Von Mises Stress Calculator

Von Mises stress is a scalar equivalent stress value used to predict yielding in ductile materials under complex loading. It combines normal and shear stress components into a single value that can be compared to the material's uniaxial yield strength. If the Von Mises stress exceeds the yield strength, the material is predicted to yield.

The Von Mises yield criterion states that a material begins to yield when the Von Mises stress reaches the material's yield strength. It is widely used for ductile metals and is considered more accurate than the Tresca criterion for most engineering applications because it accounts for the contribution of all stress components.

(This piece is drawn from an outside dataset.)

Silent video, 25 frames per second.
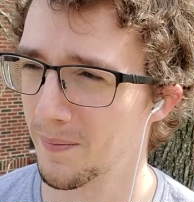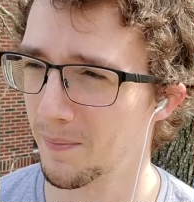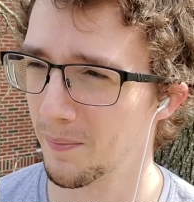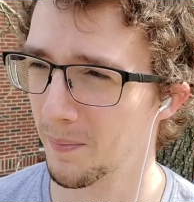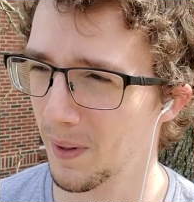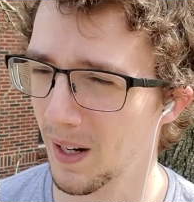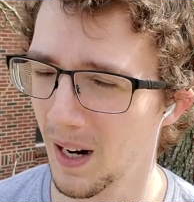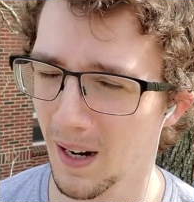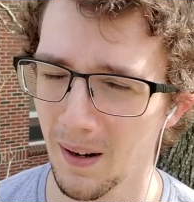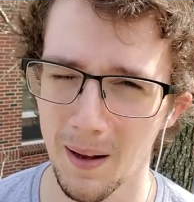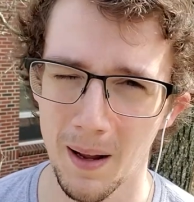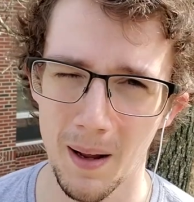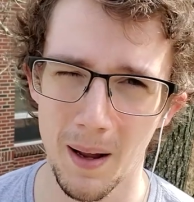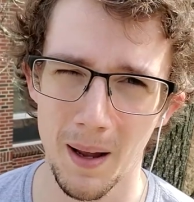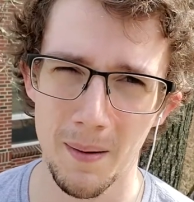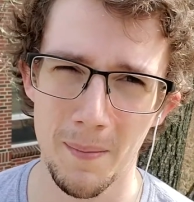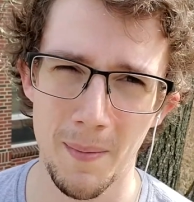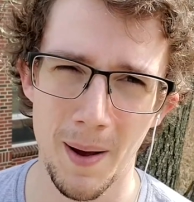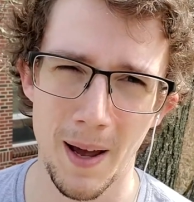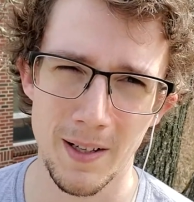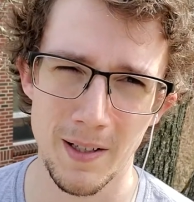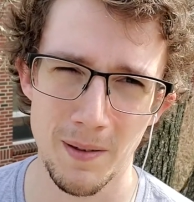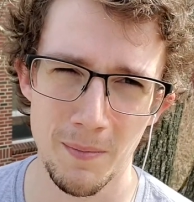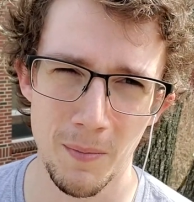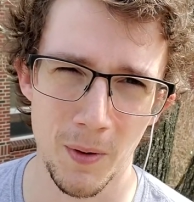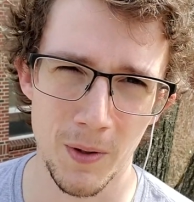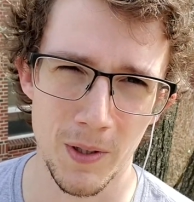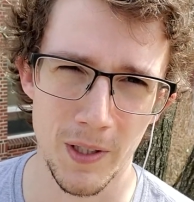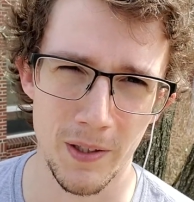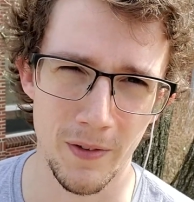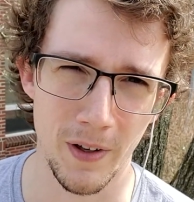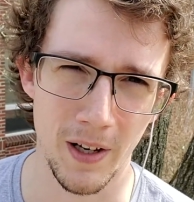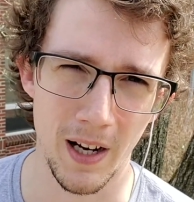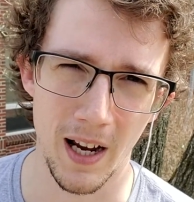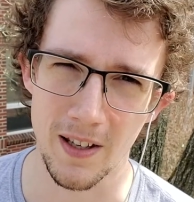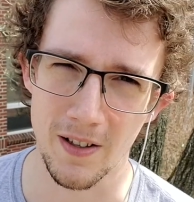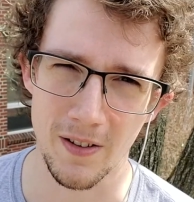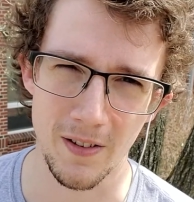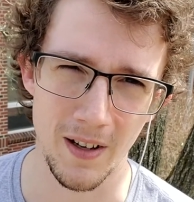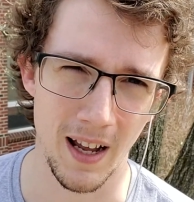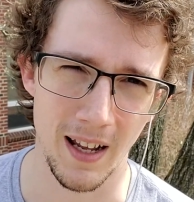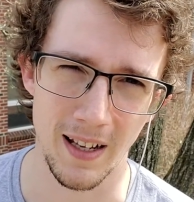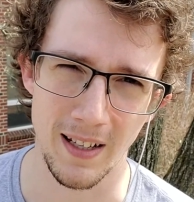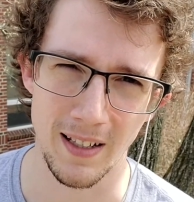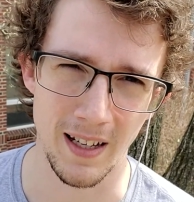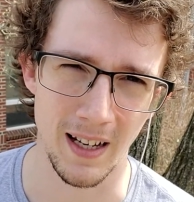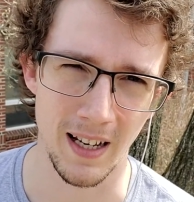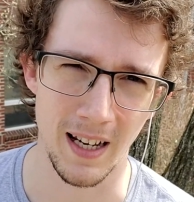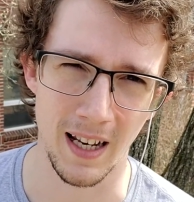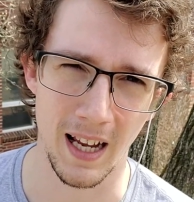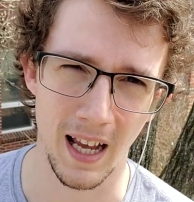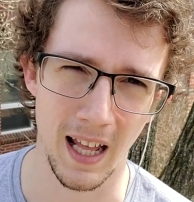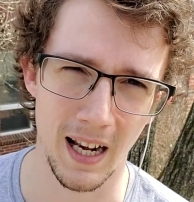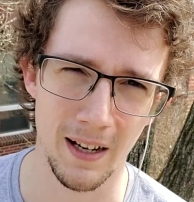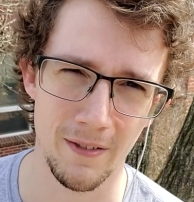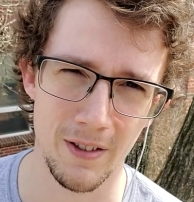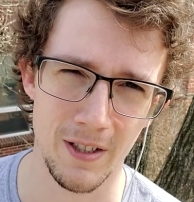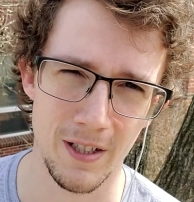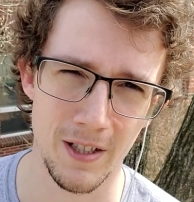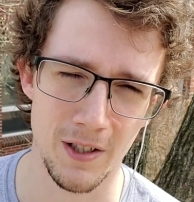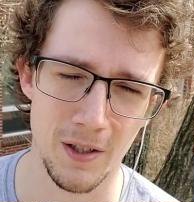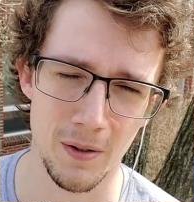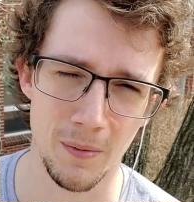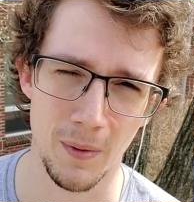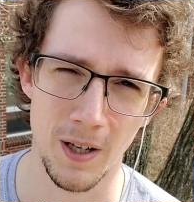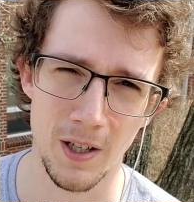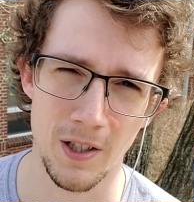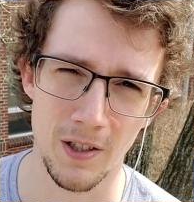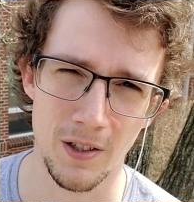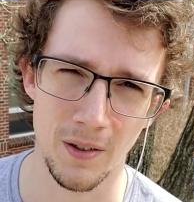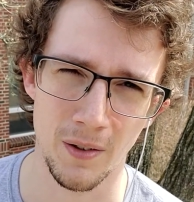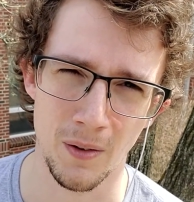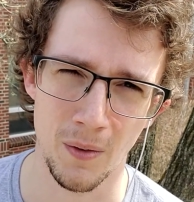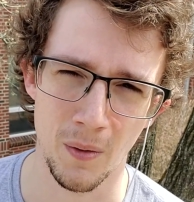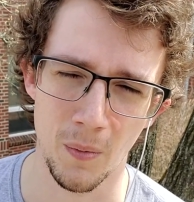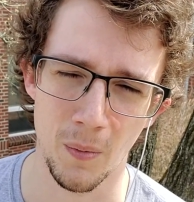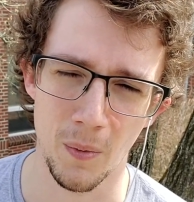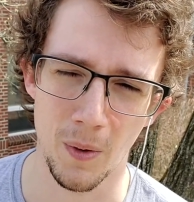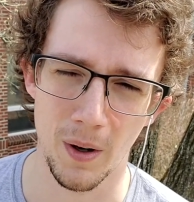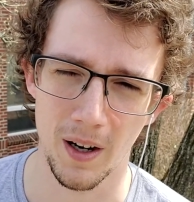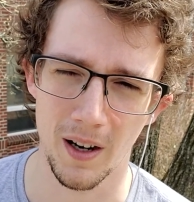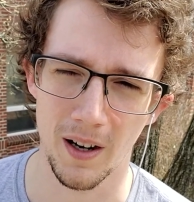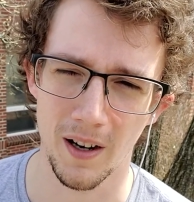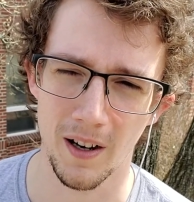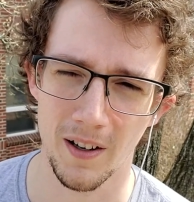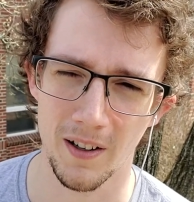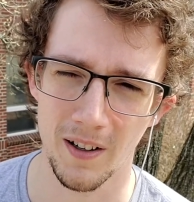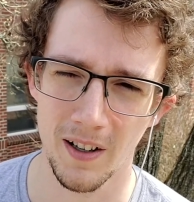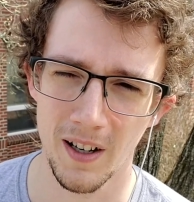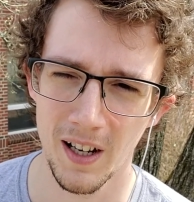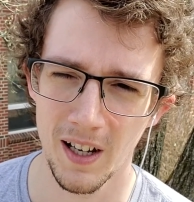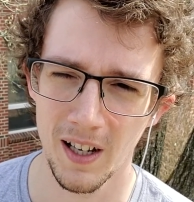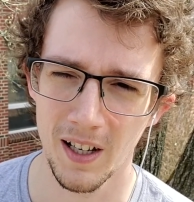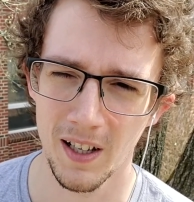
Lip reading: But I imagine most of you guys are not in any kind of a situation where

For 3D principal stresses σ1, σ2, σ3, the formula is: σv = √[0.5 × ((σ1−σ2)² + (σ2−σ3)² + (σ3−σ1)²)]. For a 2D plane stress state (σ3 = 0), this simplifies to: σv = √(σ1² − σ1·σ2 + σ2²). You can enter raw stress components into this calculator and it will compute the principal stresses and Von Mises stress automatically.

Von Mises stress is best used when analyzing ductile materials (such as steel or aluminium alloys) subjected to complex, multi-axial loading. It is the standard failure criterion in most structural, mechanical, and finite element analysis (FEA) workflows. For brittle materials, the maximum normal stress criterion is typically more appropriate.

Yes, the Von Mises stress can exceed individual principal stress magnitudes in certain stress states. However, for a uniaxial stress state (all other components zero), the Von Mises stress equals the applied normal stress. In combined loading scenarios involving significant shear, the Von Mises stress may be larger than any single principal stress component.

For a circular shaft subjected only to a torque T, the only non-zero stress is the shear stress τ. In this case, σx = σy = 0 and τxy = τ, so the Von Mises stress becomes σv = √3 × τ. This is derived directly from the 2D Von Mises formula.

In a 2D (plane stress) analysis, out-of-plane normal stress σz and shear stresses τyz and τxz are assumed to be zero. The 2D formula is: σv = √(σx² − σx·σy + σy² + 3τxy²). The full 3D formula includes all six stress components and is used when the loading is truly three-dimensional. This calculator supports both modes.

The safety factor (SF) is calculated by dividing the material's yield strength by the Von Mises stress: SF = Yield Strength / σv. A safety factor greater than 1.0 means the component is not expected to yield. Values below 1.0 indicate predicted yielding. Engineers typically design for safety factors of 1.5 or higher depending on the application.